→ **Task description**: Range to repeat from the listing below: the line containing "[0:02.00-0:03.00]" down to the line containing "[0:10.00-0:11.00]", both included. Copy it exactly, pictures excluded, and add nothing else.

______

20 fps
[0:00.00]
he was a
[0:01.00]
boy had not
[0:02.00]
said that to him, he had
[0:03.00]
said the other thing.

______

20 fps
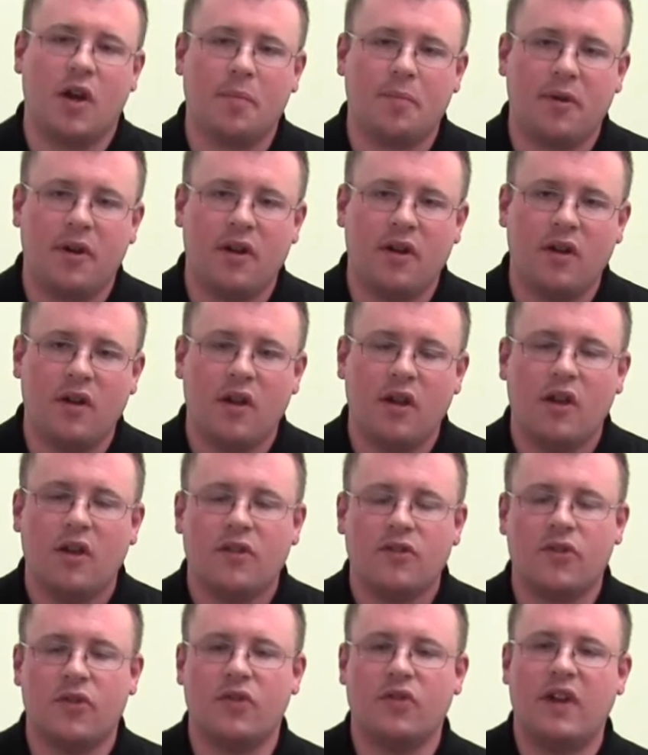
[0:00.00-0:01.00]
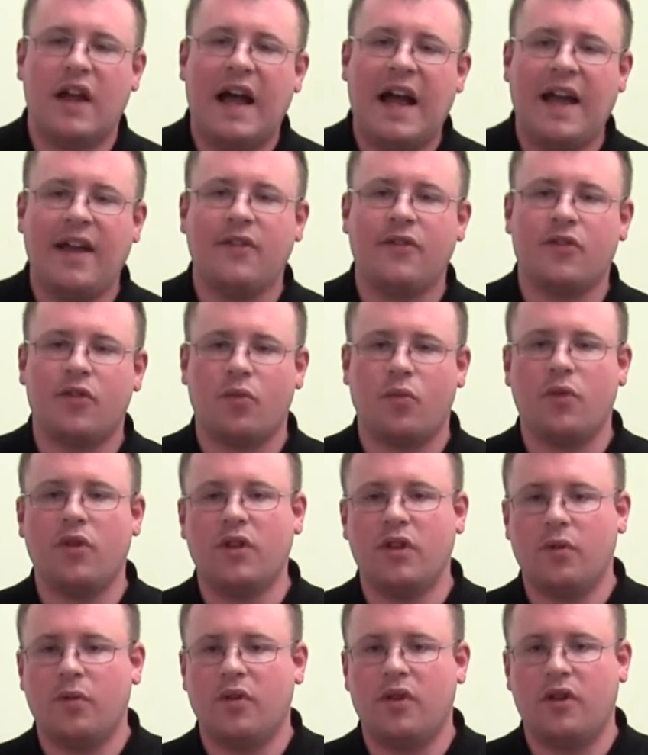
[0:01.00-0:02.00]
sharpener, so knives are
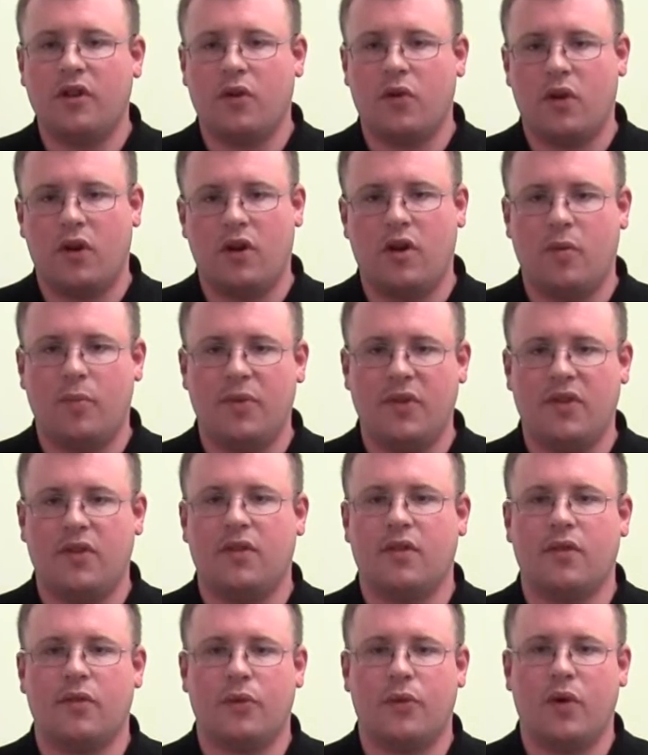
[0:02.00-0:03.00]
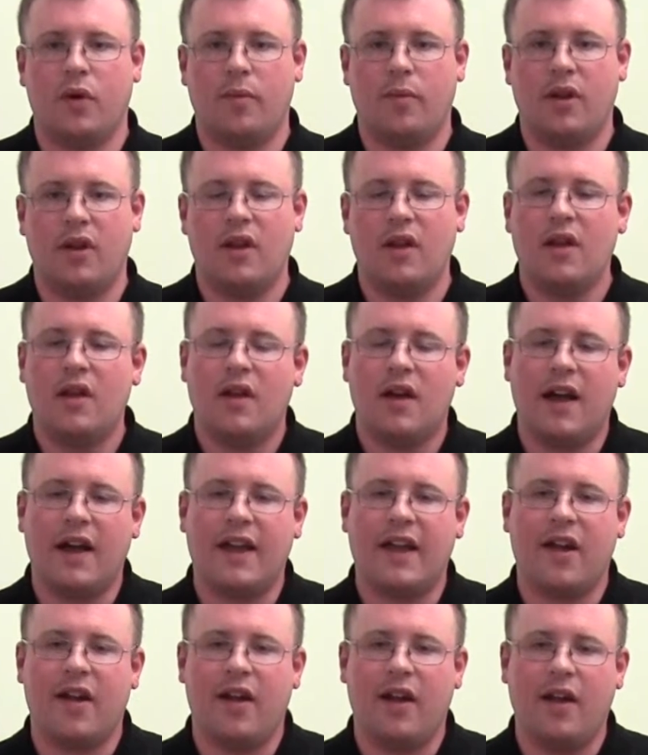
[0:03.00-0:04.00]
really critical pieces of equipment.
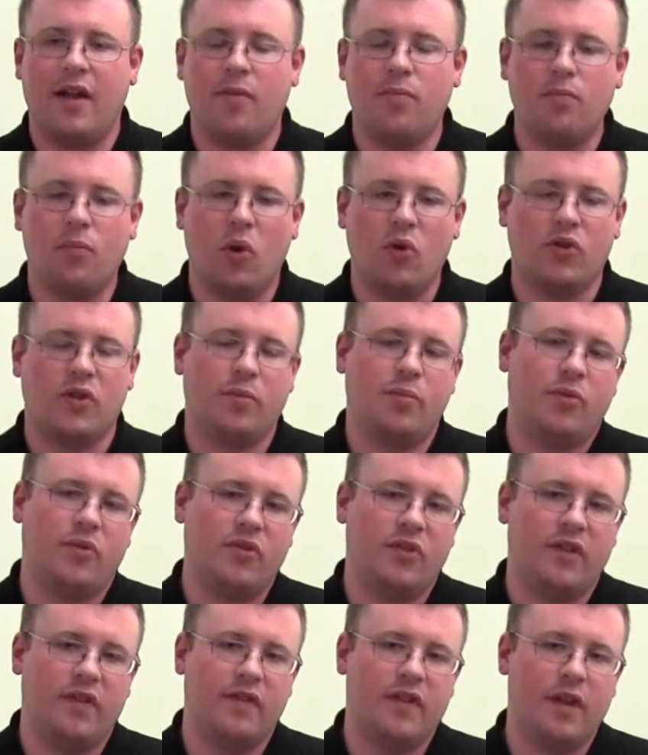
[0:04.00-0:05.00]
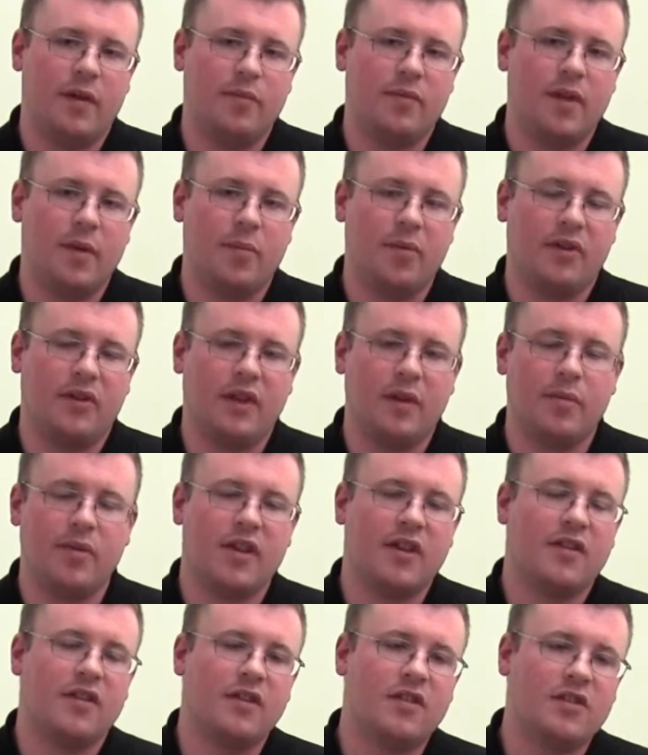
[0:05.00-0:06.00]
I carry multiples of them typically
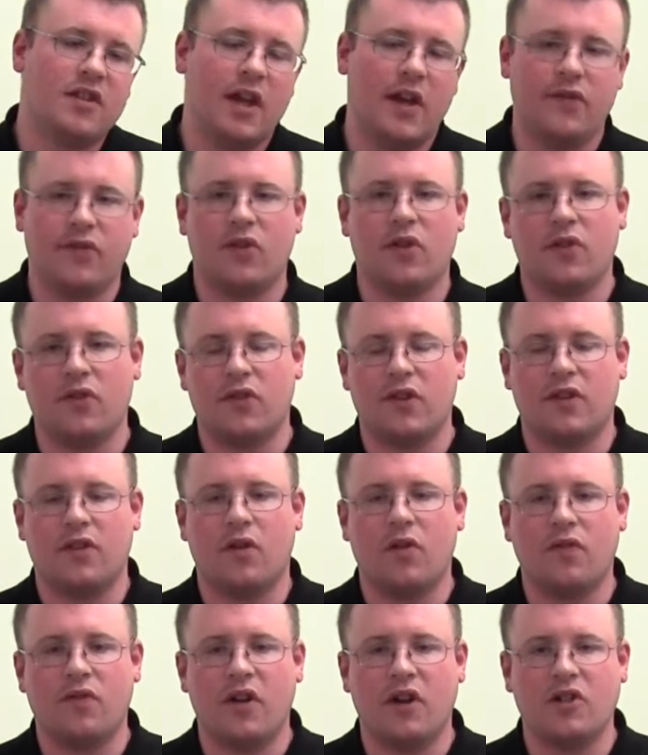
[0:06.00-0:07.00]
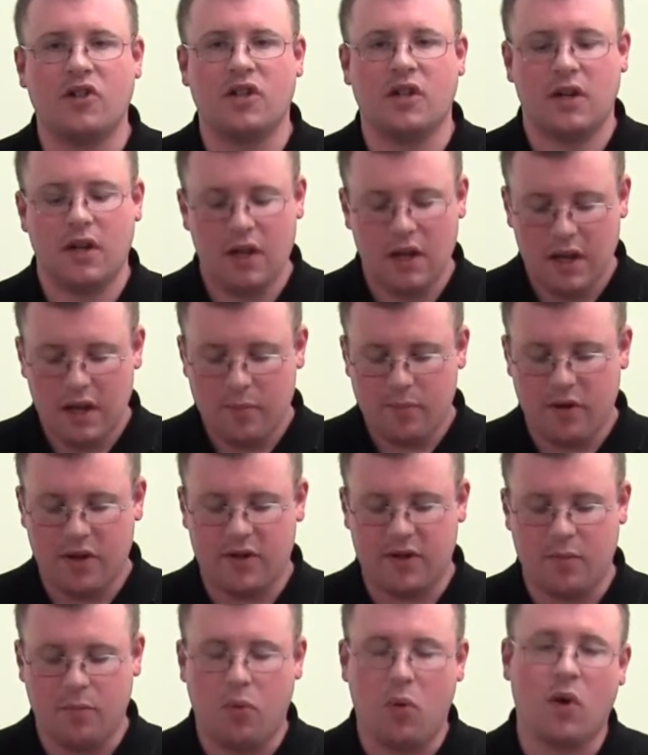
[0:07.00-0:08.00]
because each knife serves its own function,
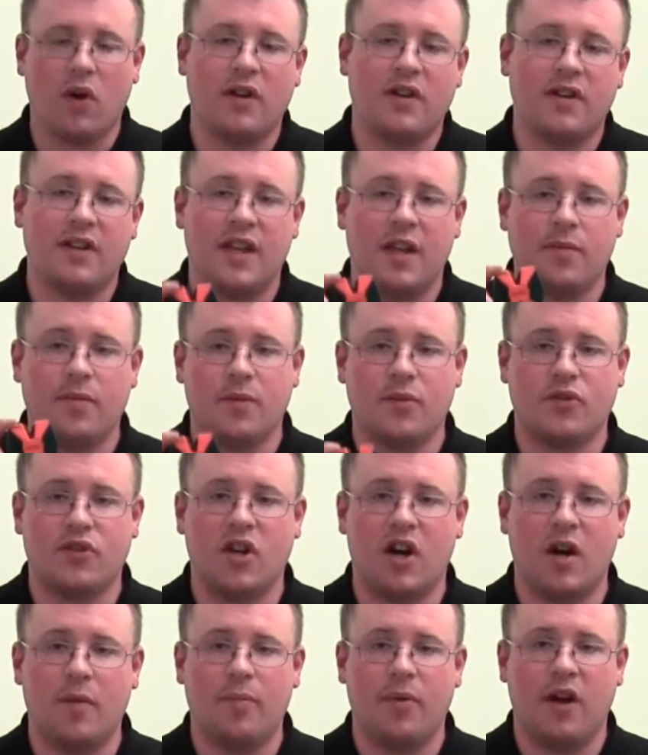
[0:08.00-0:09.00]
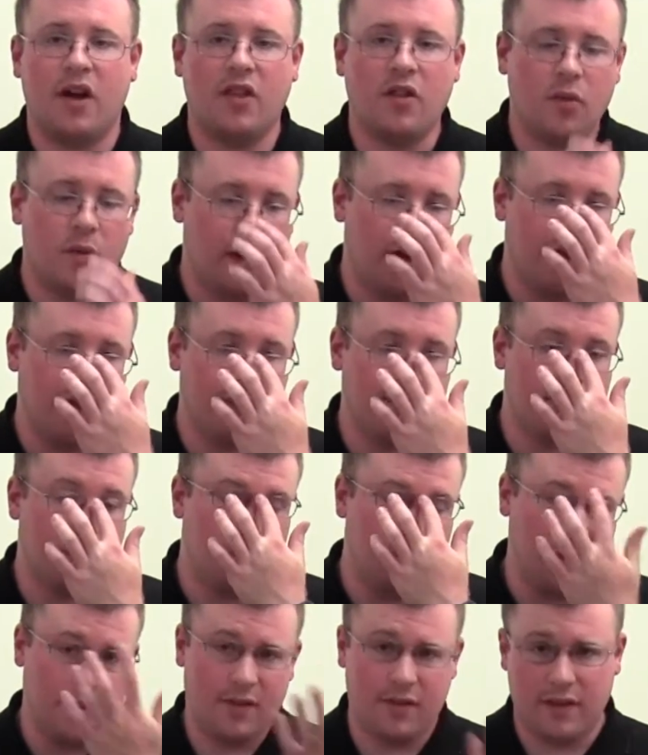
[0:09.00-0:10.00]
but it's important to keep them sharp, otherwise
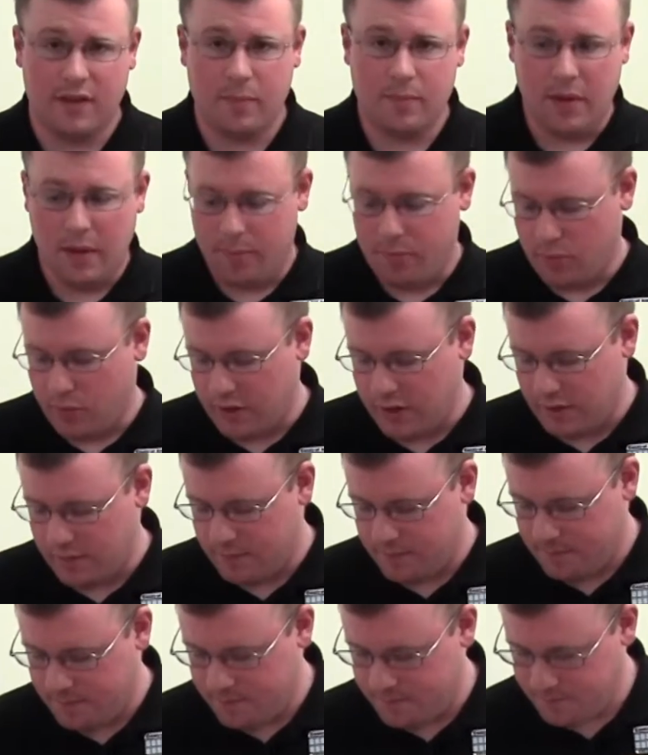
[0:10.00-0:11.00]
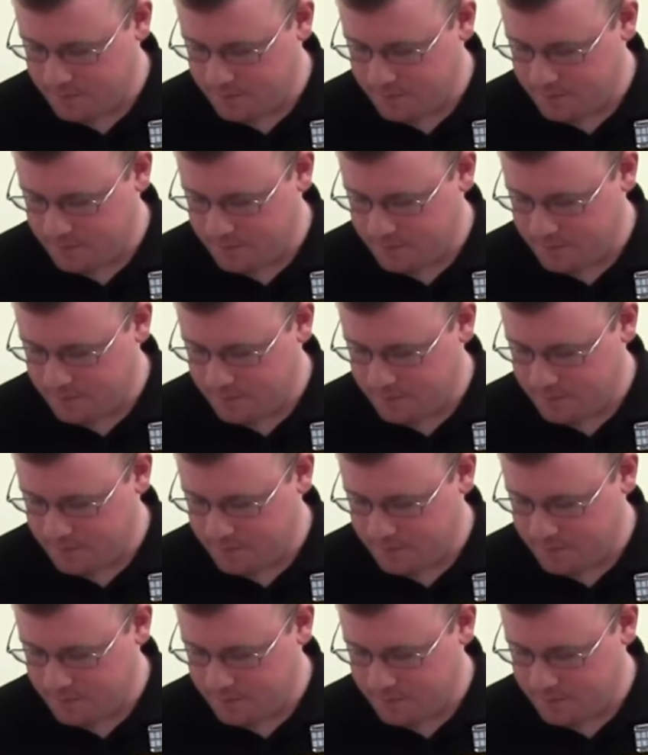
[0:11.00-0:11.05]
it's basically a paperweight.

______

→ **Answer to this exercise**:
[0:02.00-0:03.00]
[0:03.00-0:04.00]
really critical pieces of equipment.
[0:04.00-0:05.00]
[0:05.00-0:06.00]
I carry multiples of them typically
[0:06.00-0:07.00]
[0:07.00-0:08.00]
because each knife serves its own function,
[0:08.00-0:09.00]
[0:09.00-0:10.00]
but it's important to keep them sharp, otherwise
[0:10.00-0:11.00]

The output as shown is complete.